By Our Staff Correspondent



Children and activists of the Indian Federation of Trade Unions at a May Day rally in New Delhi on Saturday. - Photo: Shanker Chakravarty

NEW DELHI, MAY 1. The International Labour Day remained a low key affair across the country today with rallies virtually being converted into election meetings. The scene was particularly subdued in the Capital as almost all senior leaders of trade unions and Left parties were away for campaigning.

Elsewhere in the country, hoisting of flags, cycle runs and rallies marked the day that is observed every year on May 1 as a mark of respect to the labourers who were killed in firing in Chicago in 1886 while demanding workers rights.

Making use of the opportunity to woo voters, leaders of the Left parties — many of whom are also associated with the labour movement — urged the working class to remove the present Government at the Centre in the ongoing elections as it was "selling the wealth of the country" through disinvestment and changing the labour laws to suit capitalists and foreign multinational companies.

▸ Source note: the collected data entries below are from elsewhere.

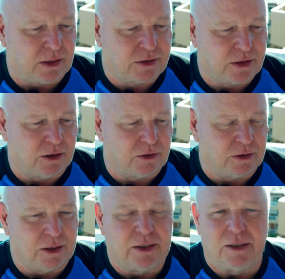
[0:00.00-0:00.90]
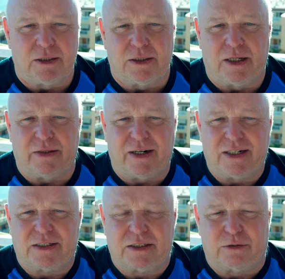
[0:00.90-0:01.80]
So in the
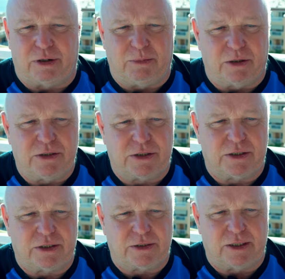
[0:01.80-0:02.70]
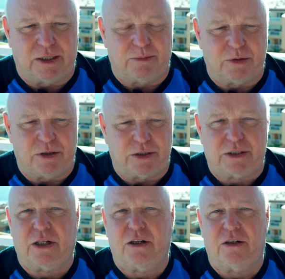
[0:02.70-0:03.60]
next 3 months, I'm gonna
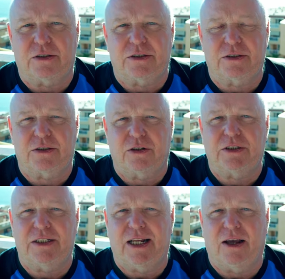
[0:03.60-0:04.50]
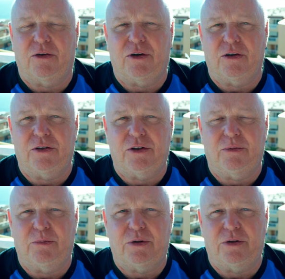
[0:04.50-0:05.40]
start cutting down on the
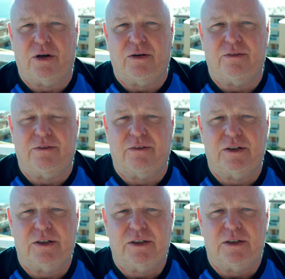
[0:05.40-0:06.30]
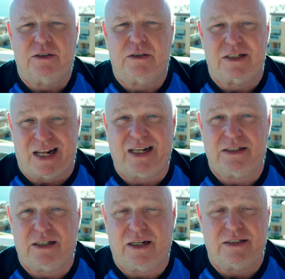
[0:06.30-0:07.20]
number of
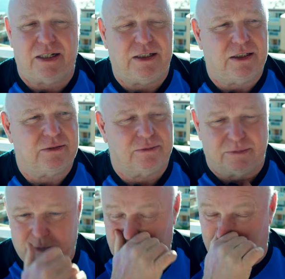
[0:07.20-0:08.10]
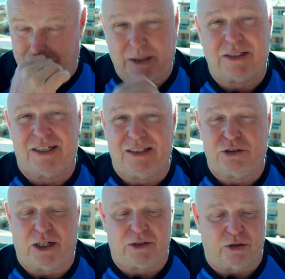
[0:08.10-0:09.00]
snacks that I take. So basically
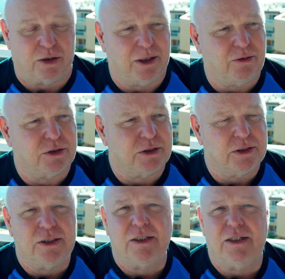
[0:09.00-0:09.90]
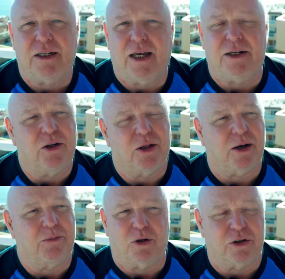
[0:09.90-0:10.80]
try and cut them out. I know
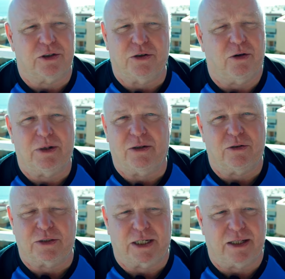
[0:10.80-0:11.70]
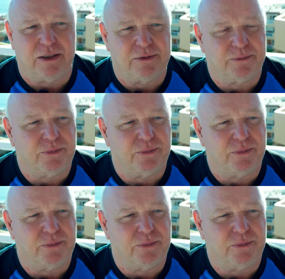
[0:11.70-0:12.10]
that I'm not going to cut them out altogether.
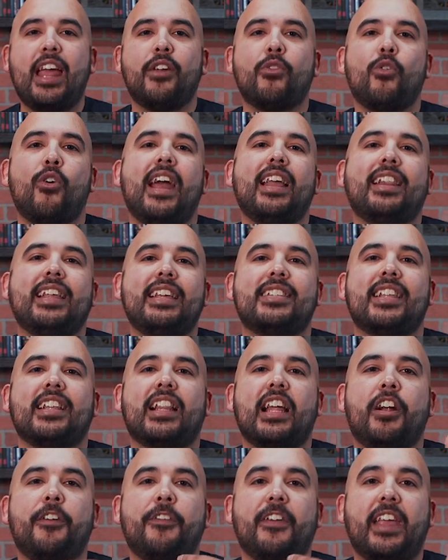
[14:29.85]
and or at least
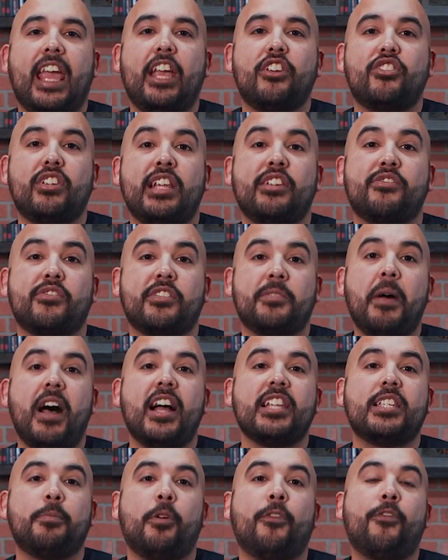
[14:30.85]
the clarification he's
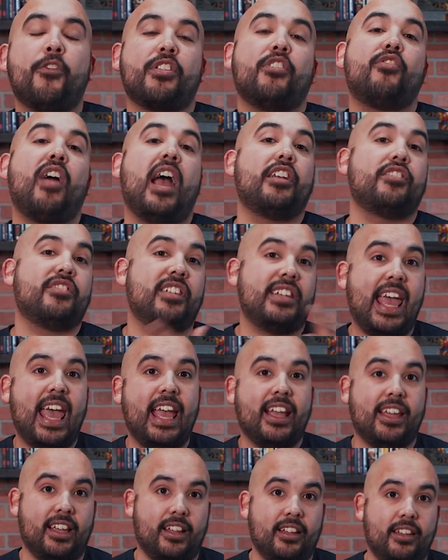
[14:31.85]
responsible for the Riders
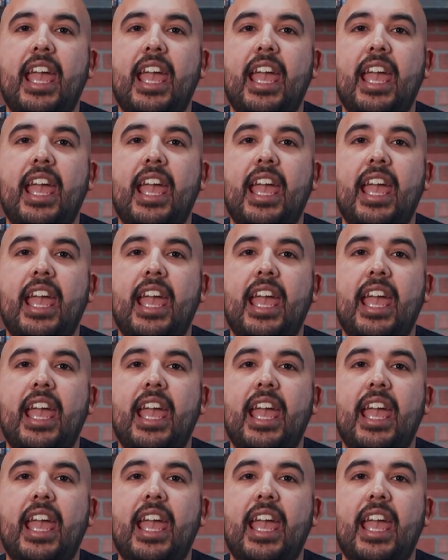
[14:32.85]
attacking.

While there was a mention of the need to safeguard the interests of the working class, the voice of the labour organisations was virtually drowned in the din of electioneering.

However, Labour Day was observed with enthusiasm in Left-dominated States such as Kerala and West Bengal. Industrial towns in Maharashtra saw an impressive consolidation of labour force on the day. Addressing a rally, the senior Congress leader, Vilasrao Deshmukh, asked the working populace to fight unitedly against the "anti-worker'' policy of the Centre whose leaders were "selling the country's wealth by way of disinvestment.''

Three DMK nominees for Lok Sabha seats in Chennai — T. R. Baalu, C. Kuppuswamy and Dayanidhi Maran — also addressed May Day rallies in their constituencies.

In Delhi, a rally was taken out from Azad Park to Ramlila Maidan, under the banner of the Centre of Indian Trade Unions (CITU), which was addressed by the Delhi unit leaders of various trade unions. In a joint statement issued on the occasion, the trade unions said the National Democratic Alliance Government had resorted to "anti-worker'' policies under American influence, as a result of which farmers, labourers and the salaried class had to bear economic hardship. Farmers committing suicides, increasing unemployment and fundamentalism were a result of the anti-people economic policies of the Government, the statement said, adding that the ongoing elections were an opportunity to remove the Government that had harmed the working class in the past five years.